Synthetischer Diesel
Revolution an den Zapfsäulen
Synthetischer Diesel wird seit Jahren in einigen Ländern Europas angeboten. Jetzt ist HVO auch in der Schweiz erlaubt. Die SBB haben prompt reagiert, und die erste Tankstelle ist auch schon eröffnet.
Peter Ilg Peter Ilg
Die SBB haben sofort auf Freigabe von synthetischem Diesel reagiert: sie betanken ihre dieselbetriebenen Schienenfahrzeuge mit beigemischtem HVO. Im Foto ist ein Lösch- und Rettungszug zu sehen. Foto: SBB

Im neuen «Bundesgesetz über die Reduktion der CO2-Emissionen» haben der Nationalrat und das Parlament Anfang April beschlossen, dass die Verwendung synthetischer Kraftstoffe im Strassenverkehr künftig auf die CO2-Flotten-Emissionen der Hersteller angerechnet werden können. Diese Entscheidung ist Teil des revidierten CO2-Gesetzes und steht im Einklang mit dem Schweizer Netto-Null-Ziel bis 2050. Damit sind synthetische Kraftstoffe wie E-Fuels und HVO in der Schweiz erlaubt. In Deutschland wurde der Verkauf von HVO Ende Mai freigegeben.

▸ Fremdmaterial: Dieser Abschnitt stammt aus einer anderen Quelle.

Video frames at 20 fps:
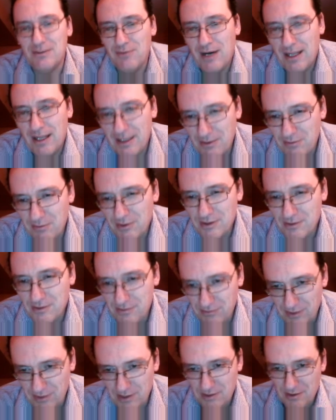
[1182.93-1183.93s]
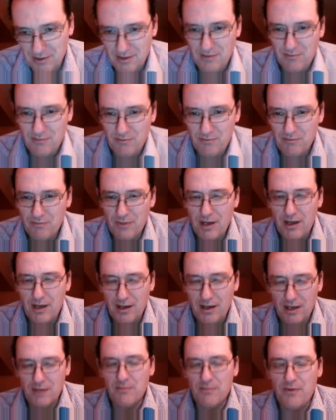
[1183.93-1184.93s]
Well, it was what
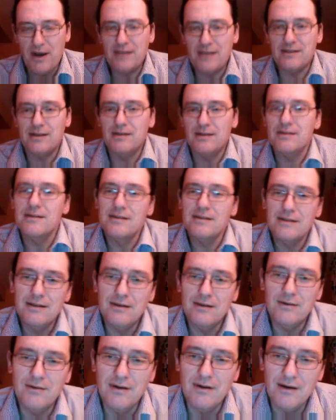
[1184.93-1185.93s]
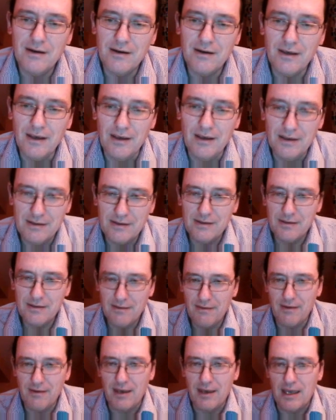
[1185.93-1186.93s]
in present is
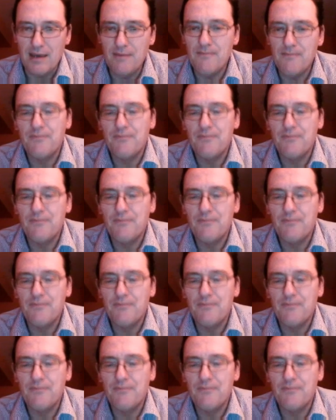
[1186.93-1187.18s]
the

Während E-Fuels noch ganz am Anfang sind, gibt es den nahezu klimaneutralen HVO-Diesel bereits seit Jahren. Er eignet sich für alle Diesel-Antriebe – ob Auto oder Lastwagen – und kann dazu beitragen, die Umweltbelastung zu reduzieren. Was ist HVO, welche Fahrzeugen vertragen diesen Diesel und hat er auch Nachteile? Der VerkehrsMonitor hat Antworten auf die drängendsten Fragen.

Was ist HVO?

HVO steht für Hydrotreated Vegetable Oil – hydriertes Pflanzenöl. Hergestellt wird dieser Treibstoff etwa aus Abfallstoffen wie Altspeiseölen oder Fettresten. Diese werden in einer Raffinerie mittels eines chemischen Prozesses zu Dieselkraftstoff verarbeitet. Bei der Verbrennung wird zwar ähnlich viel CO2 emittiert wie bei fossilem Diesel. Weil dieses Kohlendioxid aber aus nachwachsenden Rohstoffen stammt, ist die CO2-Emissionsbilanz nahezu neutral: HVO reduziert den Kohlendioxid-Ausstoss um bis zu 90 Prozent. CO2-Emissionen entstehen lediglich bei der Herstellung des Kraftstoffs.

Wird HVO100 an der Tankstelle als solcher ausgewiesen, handelt es sich um HVO in Reinform. HVO kann dem Dieselkraftstoff aber auch beigemischt werden. Dann steigen die CO2-Emissionen entsprechend dem Mischungsverhältnis an.

Welche Fahrzeuge vertragen HVO?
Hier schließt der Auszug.